• REQUIRED ACTION: Every entry below has to appear again in your reply, word for word, but no picture may.
↓
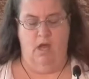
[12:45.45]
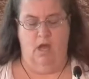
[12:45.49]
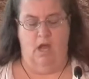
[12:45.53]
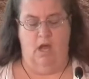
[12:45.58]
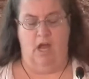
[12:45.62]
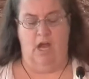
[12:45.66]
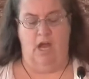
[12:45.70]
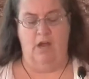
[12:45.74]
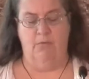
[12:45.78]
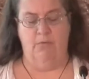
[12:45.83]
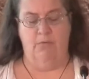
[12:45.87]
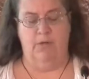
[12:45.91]

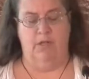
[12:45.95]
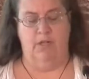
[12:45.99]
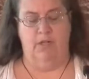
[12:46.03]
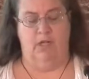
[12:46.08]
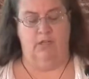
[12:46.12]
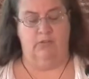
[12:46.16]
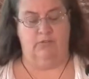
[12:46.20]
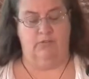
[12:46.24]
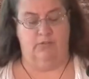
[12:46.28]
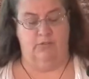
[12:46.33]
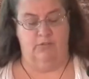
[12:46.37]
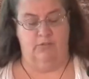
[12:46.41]
I will
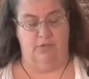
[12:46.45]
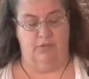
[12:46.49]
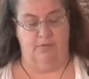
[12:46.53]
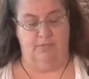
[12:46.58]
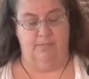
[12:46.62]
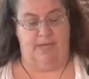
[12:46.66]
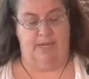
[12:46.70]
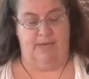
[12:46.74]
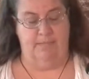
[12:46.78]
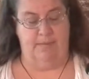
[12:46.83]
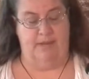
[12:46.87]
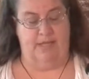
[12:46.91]
also do
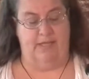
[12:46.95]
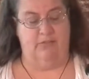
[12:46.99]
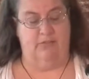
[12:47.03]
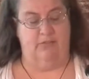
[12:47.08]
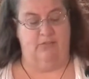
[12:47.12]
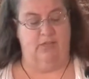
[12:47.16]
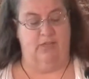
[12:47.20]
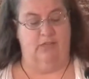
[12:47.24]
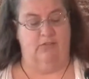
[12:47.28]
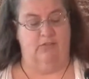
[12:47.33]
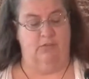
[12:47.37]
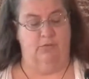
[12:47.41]
my
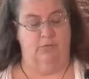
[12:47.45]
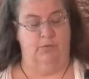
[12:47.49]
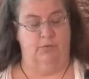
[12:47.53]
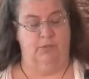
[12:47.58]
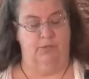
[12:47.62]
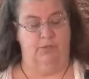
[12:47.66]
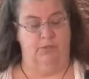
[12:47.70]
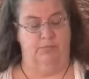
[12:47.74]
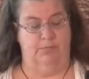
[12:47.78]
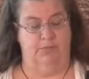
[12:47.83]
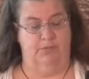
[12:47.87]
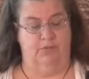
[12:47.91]
best as a
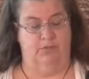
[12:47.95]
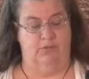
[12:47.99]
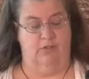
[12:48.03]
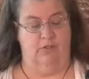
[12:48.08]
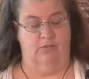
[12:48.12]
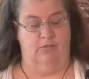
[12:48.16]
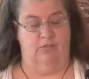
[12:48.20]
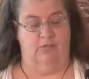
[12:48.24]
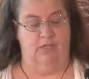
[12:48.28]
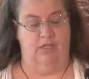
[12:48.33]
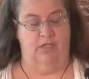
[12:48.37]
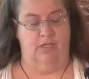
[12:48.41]
worship
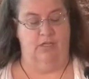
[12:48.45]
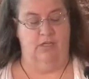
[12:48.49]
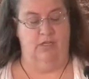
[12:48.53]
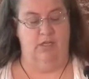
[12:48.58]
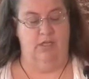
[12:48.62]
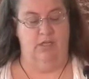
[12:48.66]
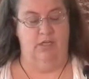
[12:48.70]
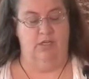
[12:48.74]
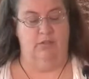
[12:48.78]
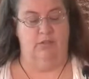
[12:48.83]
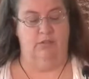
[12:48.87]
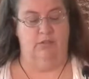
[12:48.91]
associate
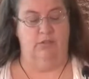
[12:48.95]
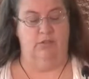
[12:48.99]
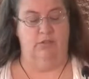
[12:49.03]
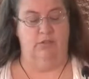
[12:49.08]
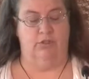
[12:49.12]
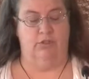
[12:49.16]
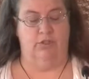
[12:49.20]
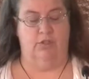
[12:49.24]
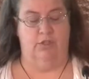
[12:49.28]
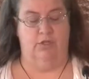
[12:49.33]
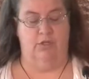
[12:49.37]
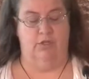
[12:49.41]
to
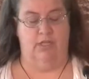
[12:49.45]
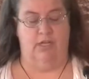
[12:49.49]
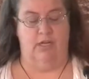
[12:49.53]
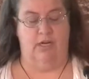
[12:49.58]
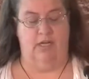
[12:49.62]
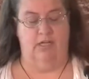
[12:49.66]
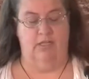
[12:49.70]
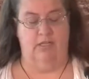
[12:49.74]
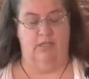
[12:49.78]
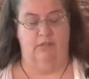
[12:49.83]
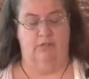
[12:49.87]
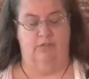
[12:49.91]
ensure that
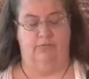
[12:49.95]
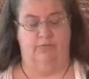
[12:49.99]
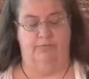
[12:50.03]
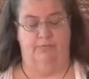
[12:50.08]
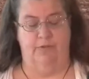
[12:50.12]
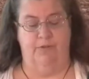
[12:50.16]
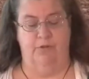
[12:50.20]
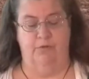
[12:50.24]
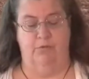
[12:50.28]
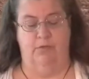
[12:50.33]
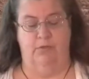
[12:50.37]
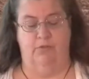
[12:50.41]
I use
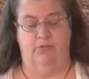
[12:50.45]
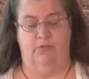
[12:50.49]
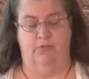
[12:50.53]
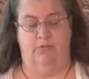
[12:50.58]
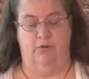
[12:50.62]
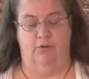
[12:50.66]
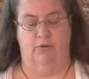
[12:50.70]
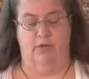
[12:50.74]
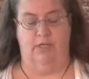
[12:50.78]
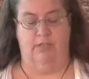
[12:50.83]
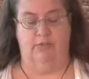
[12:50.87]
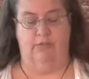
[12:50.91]
fewer
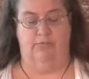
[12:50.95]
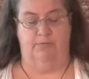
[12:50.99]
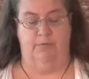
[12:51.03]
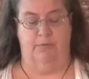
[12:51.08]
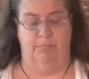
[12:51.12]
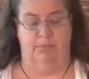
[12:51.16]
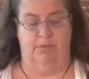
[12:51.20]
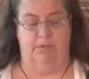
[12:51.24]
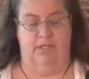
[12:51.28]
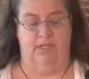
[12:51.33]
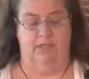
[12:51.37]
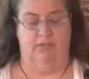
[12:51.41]
stories from
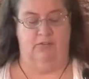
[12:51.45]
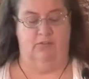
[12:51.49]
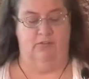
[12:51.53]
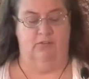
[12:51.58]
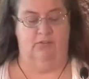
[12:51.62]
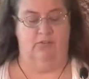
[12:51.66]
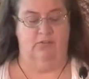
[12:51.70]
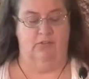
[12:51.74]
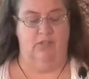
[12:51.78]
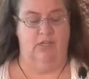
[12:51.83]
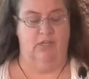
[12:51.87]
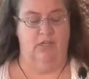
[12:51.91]

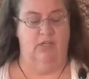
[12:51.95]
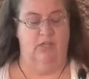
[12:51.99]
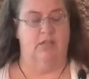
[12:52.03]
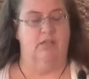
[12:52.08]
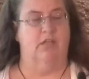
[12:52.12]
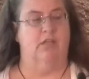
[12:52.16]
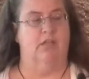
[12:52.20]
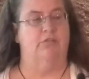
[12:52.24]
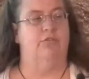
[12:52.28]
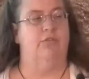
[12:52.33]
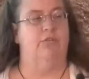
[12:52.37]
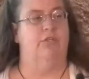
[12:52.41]
places
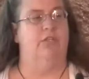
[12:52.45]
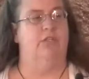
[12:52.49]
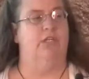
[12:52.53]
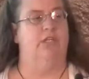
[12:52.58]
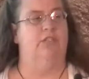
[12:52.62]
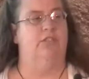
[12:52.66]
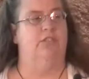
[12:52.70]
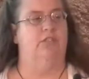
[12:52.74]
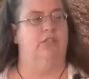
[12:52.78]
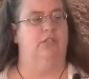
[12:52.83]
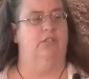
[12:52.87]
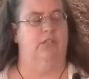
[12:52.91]
that
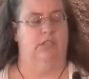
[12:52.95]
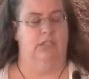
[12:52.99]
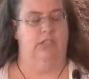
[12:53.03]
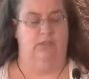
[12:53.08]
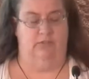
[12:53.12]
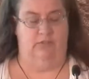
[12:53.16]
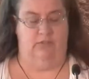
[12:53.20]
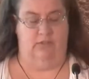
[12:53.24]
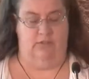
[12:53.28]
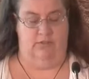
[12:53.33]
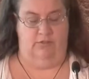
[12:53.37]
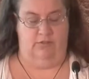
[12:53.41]
traditionally
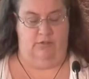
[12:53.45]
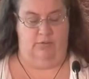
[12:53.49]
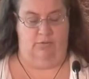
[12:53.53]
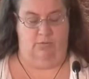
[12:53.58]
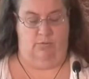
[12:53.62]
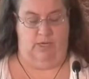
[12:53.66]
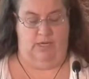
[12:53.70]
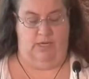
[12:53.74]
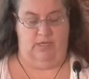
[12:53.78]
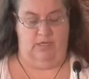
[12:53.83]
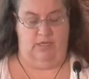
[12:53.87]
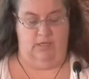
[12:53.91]
center
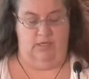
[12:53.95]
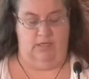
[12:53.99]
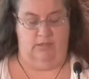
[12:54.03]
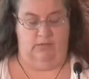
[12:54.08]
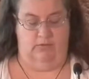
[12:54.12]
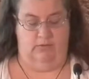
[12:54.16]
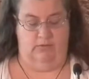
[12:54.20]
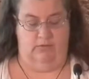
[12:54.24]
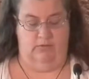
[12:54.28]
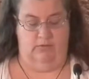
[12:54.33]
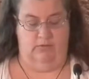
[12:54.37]
whiteness,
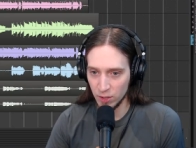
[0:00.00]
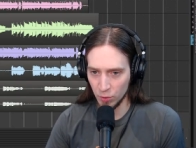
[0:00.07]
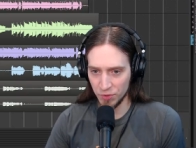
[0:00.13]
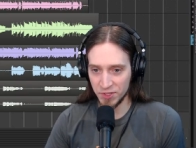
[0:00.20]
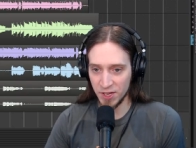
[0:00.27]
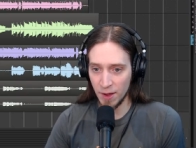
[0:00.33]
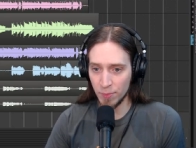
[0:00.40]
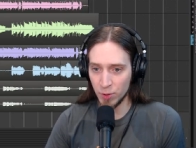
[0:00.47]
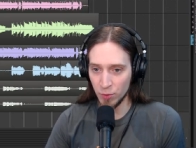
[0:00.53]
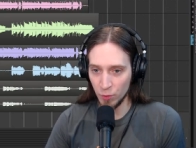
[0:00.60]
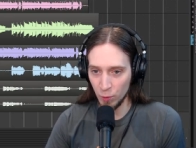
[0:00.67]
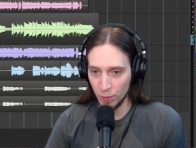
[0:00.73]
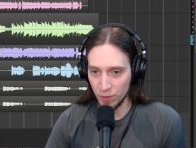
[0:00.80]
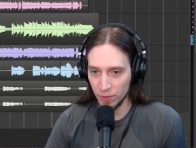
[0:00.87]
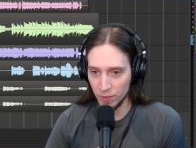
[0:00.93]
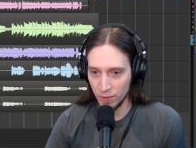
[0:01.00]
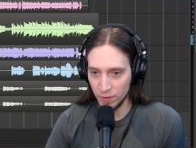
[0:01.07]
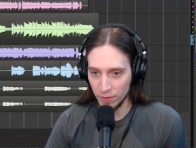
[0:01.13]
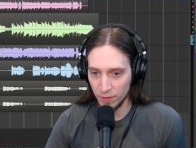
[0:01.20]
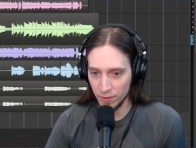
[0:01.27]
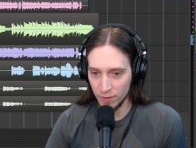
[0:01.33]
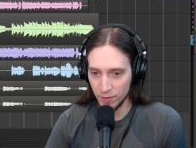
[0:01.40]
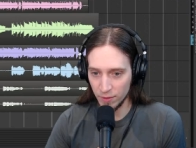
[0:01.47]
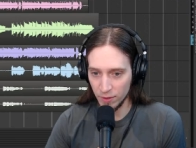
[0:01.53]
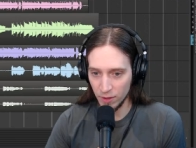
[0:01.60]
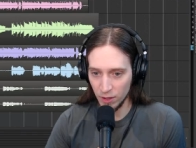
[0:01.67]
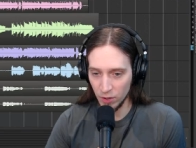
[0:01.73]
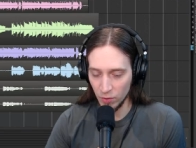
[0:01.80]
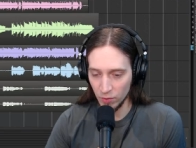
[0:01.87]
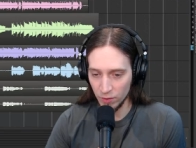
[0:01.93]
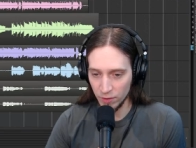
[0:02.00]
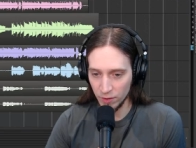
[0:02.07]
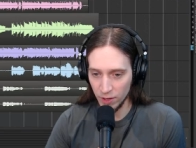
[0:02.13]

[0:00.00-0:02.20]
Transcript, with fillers: Oh, subgroup. Oh.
↑
• ANSWER FOR THE TASK:
[12:45.45]
[12:45.49]
[12:45.53]
[12:45.58]
[12:45.62]
[12:45.66]
[12:45.70]
[12:45.74]
[12:45.78]
[12:45.83]
[12:45.87]
[12:45.91]

[12:45.95]
[12:45.99]
[12:46.03]
[12:46.08]
[12:46.12]
[12:46.16]
[12:46.20]
[12:46.24]
[12:46.28]
[12:46.33]
[12:46.37]
[12:46.41]
I will
[12:46.45]
[12:46.49]
[12:46.53]
[12:46.58]
[12:46.62]
[12:46.66]
[12:46.70]
[12:46.74]
[12:46.78]
[12:46.83]
[12:46.87]
[12:46.91]
also do
[12:46.95]
[12:46.99]
[12:47.03]
[12:47.08]
[12:47.12]
[12:47.16]
[12:47.20]
[12:47.24]
[12:47.28]
[12:47.33]
[12:47.37]
[12:47.41]
my
[12:47.45]
[12:47.49]
[12:47.53]
[12:47.58]
[12:47.62]
[12:47.66]
[12:47.70]
[12:47.74]
[12:47.78]
[12:47.83]
[12:47.87]
[12:47.91]
best as a
[12:47.95]
[12:47.99]
[12:48.03]
[12:48.08]
[12:48.12]
[12:48.16]
[12:48.20]
[12:48.24]
[12:48.28]
[12:48.33]
[12:48.37]
[12:48.41]
worship
[12:48.45]
[12:48.49]
[12:48.53]
[12:48.58]
[12:48.62]
[12:48.66]
[12:48.70]
[12:48.74]
[12:48.78]
[12:48.83]
[12:48.87]
[12:48.91]
associate
[12:48.95]
[12:48.99]
[12:49.03]
[12:49.08]
[12:49.12]
[12:49.16]
[12:49.20]
[12:49.24]
[12:49.28]
[12:49.33]
[12:49.37]
[12:49.41]
to
[12:49.45]
[12:49.49]
[12:49.53]
[12:49.58]
[12:49.62]
[12:49.66]
[12:49.70]
[12:49.74]
[12:49.78]
[12:49.83]
[12:49.87]
[12:49.91]
ensure that
[12:49.95]
[12:49.99]
[12:50.03]
[12:50.08]
[12:50.12]
[12:50.16]
[12:50.20]
[12:50.24]
[12:50.28]
[12:50.33]
[12:50.37]
[12:50.41]
I use
[12:50.45]
[12:50.49]
[12:50.53]
[12:50.58]
[12:50.62]
[12:50.66]
[12:50.70]
[12:50.74]
[12:50.78]
[12:50.83]
[12:50.87]
[12:50.91]
fewer
[12:50.95]
[12:50.99]
[12:51.03]
[12:51.08]
[12:51.12]
[12:51.16]
[12:51.20]
[12:51.24]
[12:51.28]
[12:51.33]
[12:51.37]
[12:51.41]
stories from
[12:51.45]
[12:51.49]
[12:51.53]
[12:51.58]
[12:51.62]
[12:51.66]
[12:51.70]
[12:51.74]
[12:51.78]
[12:51.83]
[12:51.87]
[12:51.91]

[12:51.95]
[12:51.99]
[12:52.03]
[12:52.08]
[12:52.12]
[12:52.16]
[12:52.20]
[12:52.24]
[12:52.28]
[12:52.33]
[12:52.37]
[12:52.41]
places
[12:52.45]
[12:52.49]
[12:52.53]
[12:52.58]
[12:52.62]
[12:52.66]
[12:52.70]
[12:52.74]
[12:52.78]
[12:52.83]
[12:52.87]
[12:52.91]
that
[12:52.95]
[12:52.99]
[12:53.03]
[12:53.08]
[12:53.12]
[12:53.16]
[12:53.20]
[12:53.24]
[12:53.28]
[12:53.33]
[12:53.37]
[12:53.41]
traditionally
[12:53.45]
[12:53.49]
[12:53.53]
[12:53.58]
[12:53.62]
[12:53.66]
[12:53.70]
[12:53.74]
[12:53.78]
[12:53.83]
[12:53.87]
[12:53.91]
center
[12:53.95]
[12:53.99]
[12:54.03]
[12:54.08]
[12:54.12]
[12:54.16]
[12:54.20]
[12:54.24]
[12:54.28]
[12:54.33]
[12:54.37]
whiteness,
[0:00.00]
[0:00.07]
[0:00.13]
[0:00.20]
[0:00.27]
[0:00.33]
[0:00.40]
[0:00.47]
[0:00.53]
[0:00.60]
[0:00.67]
[0:00.73]
[0:00.80]
[0:00.87]
[0:00.93]
[0:01.00]
[0:01.07]
[0:01.13]
[0:01.20]
[0:01.27]
[0:01.33]
[0:01.40]
[0:01.47]
[0:01.53]
[0:01.60]
[0:01.67]
[0:01.73]
[0:01.80]
[0:01.87]
[0:01.93]
[0:02.00]
[0:02.07]
[0:02.13]

[0:00.00-0:02.20]
Transcript, with fillers: Oh, subgroup. Oh.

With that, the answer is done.